Il y a longtemps eu deux malentendus, dans la manière dont la critique musicale a abordé le rap, en France : elle a souvent cru que les paroles en étaient l’élément central, et leur a donc enjoint d’avoir un sens, de porter un message ou, a minima, de faire preuve d’une grande qualité d’écriture ; ne comprenant pas que les raps eux-mêmes sont musique, elle a aussi attendu des beats rêches qui l’accompagnent qu’ils prennent plus d’ampleur, de profondeur, qu’ils soient de vraies compositions. Aussi avons-nous fréquemment entendu des gens dire qu’ils n’aimaient le rap que quand il avait une teneur poétique, quand il s’inscrivait dans la tradition de François Villon, de Georges Brassens, voire de Renaud ; ou bien désirer ardemment qu’il s’acoquine avec les musiques électroniques, house et techno, qui elles, sont conçues pour se passer de paroles. Dans tous les cas, chaque fois que quelqu’un avance l’un ou l’autre de ces arguments, il faut fuir : il montre ainsi qu’il n’a pas su approcher le rap dans les termes qui lui sont propres.
Cependant, il y a Arm. Et depuis ses débuts avec Psykick Lyrikah et ce classique qu’est Des Lumières sous la Pluie, ce rappeur a su donner non seulement corps, mais également raison, à tous ces fantasmes typiques de l’approche franco-française du rap. Ses textes sont élaborés. Ils veulent dire, ils veulent signifier, à la manière d’un livre, à tel point qu’ils sont souvent déclamés de manière monotone, les paroles primant sur le phrasé. Par ailleurs, il a fini par s’acoquiner avec un vrai compositeur, Olivier Mellano, un musicien habitué à travailler autant pour le rock français (Miossec, Dominique A, etc.) que pour des orchestres symphoniques, et dont la contribution ne se limitait donc pas à placer une boucle ou une ritournelle au synthé sur les paroles d’Arm. Depuis longtemps, ce dernier pratique un hip-hop à fronts renversés, où les instruments sont le corps et les raps l’ornement, et non le contraire, comme il se doit. Mais avec lui, ça marche.
Son projet le plus récent, Psaume, en est encore la preuve. Il incarne ce vieux rêve caressé par certains, d’une retrouvaille entre le rap et les musiques électroniques, puisqu’il est une rencontre avec Tanguy Destable, alias Tepr, un homme qui est progressivement passé d’un registre downtempo à un autre, plus house, en passant par des productions grand public pour la chanteuse Yelle. Mais ce qui marque, avec ce disque, c’est que cette association va au-delà du concept, qu’elle n’est pas qu’une alliance pleine de bonne volonté entre deux univers qui ne parlent pas le même langage.
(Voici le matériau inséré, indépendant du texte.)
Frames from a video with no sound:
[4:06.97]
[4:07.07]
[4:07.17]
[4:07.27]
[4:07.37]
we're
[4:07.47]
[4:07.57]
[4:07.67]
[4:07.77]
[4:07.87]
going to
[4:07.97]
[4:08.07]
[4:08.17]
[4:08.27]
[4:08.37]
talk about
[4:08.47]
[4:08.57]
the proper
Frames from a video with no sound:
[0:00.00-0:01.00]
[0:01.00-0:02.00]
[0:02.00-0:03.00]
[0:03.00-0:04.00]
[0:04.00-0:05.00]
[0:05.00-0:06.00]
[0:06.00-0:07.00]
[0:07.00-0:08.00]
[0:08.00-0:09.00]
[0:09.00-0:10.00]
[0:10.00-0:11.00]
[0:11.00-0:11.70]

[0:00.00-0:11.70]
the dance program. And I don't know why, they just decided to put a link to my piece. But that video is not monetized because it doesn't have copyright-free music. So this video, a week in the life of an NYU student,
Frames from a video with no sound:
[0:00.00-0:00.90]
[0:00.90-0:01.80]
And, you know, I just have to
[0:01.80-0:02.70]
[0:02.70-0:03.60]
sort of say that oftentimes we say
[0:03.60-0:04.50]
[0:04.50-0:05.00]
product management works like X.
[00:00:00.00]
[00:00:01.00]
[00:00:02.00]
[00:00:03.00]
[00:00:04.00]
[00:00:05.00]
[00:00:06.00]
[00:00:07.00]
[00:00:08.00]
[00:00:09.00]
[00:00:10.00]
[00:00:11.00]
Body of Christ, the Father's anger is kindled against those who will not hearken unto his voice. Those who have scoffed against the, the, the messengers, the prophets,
Les deux artistes, en effet, sont issus de la même scène bretonne. Et quand Tepr faisait partie des très estimables Abstrackt Keal Agram, il y a plus de dix ans, il collaborait déjà avec Psykick Lyrikah. Entre les deux, donc, ça colle, ça s’entend, tout autant que dans les meilleurs duos hip-hop.
Conforme au titre de l’album, Arm psalmodie. Il tance, il admoneste, il prodigue des conseils sur la vie. Il se pose en sage et en protecteur vis-à-vis de son fils sur « Sur le Ciel ». Et pour souligner le propos, Tepr le fait bénéficier de son bagage dans les musiques électroniques en lui offrant des sons oppressants, ou d’autres, au contraire, élégiaque et spacieux, au diapason des grandes orgues qui ornent la pochette, ou bien encore quelques bizarreries comme le sample indianisant de « Rallumez-Les ». Si ces compositions viennent d’un univers éloigné du hip-hop, par exemple celle, gracieuse, du conclusif « Chaque Soir », Arm et Tepr y intègrent néanmoins des éléments issus du rap contemporain, celui de l’après trap music, comme le montrent le son de « Tu sais » et les passages où Arm accepte de déformer sa voix, au Vocoder ou à l’Auto-Tune. Ils apportent ainsi un supplément de modernité et d’américanité à un album qui, pour le reste, est la traduction exceptionnellement accomplie d’un rap intrinsèquement et purement français.